### Material provided
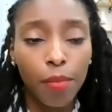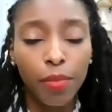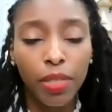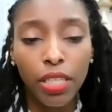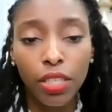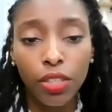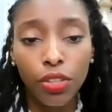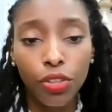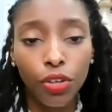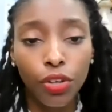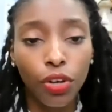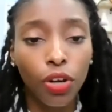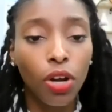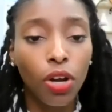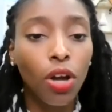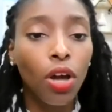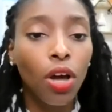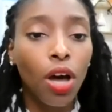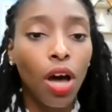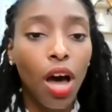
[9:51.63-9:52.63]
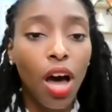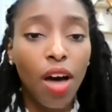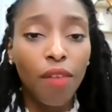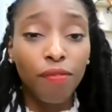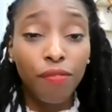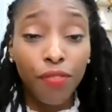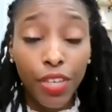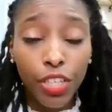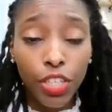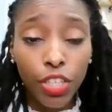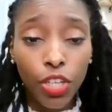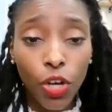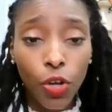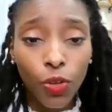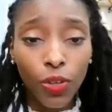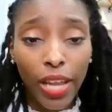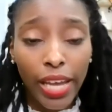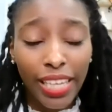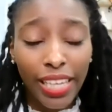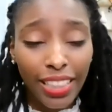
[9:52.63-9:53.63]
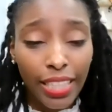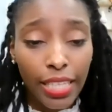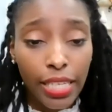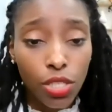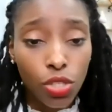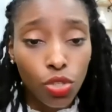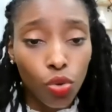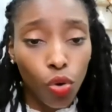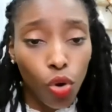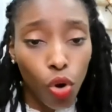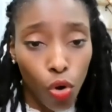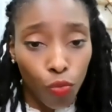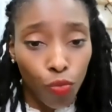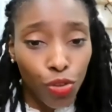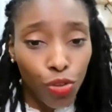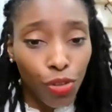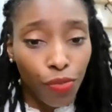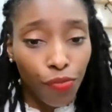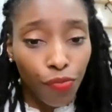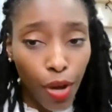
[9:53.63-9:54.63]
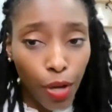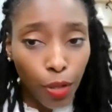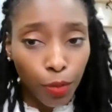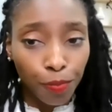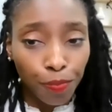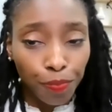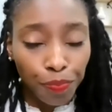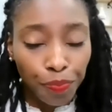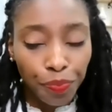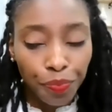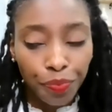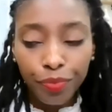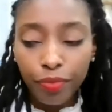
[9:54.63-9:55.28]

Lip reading: either video like this or over the phone.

### Task details
Quote the listing above in full, except for the pictures.

### Your response
[9:51.63-9:52.63]
[9:52.63-9:53.63]
[9:53.63-9:54.63]
[9:54.63-9:55.28]

Lip reading: either video like this or over the phone.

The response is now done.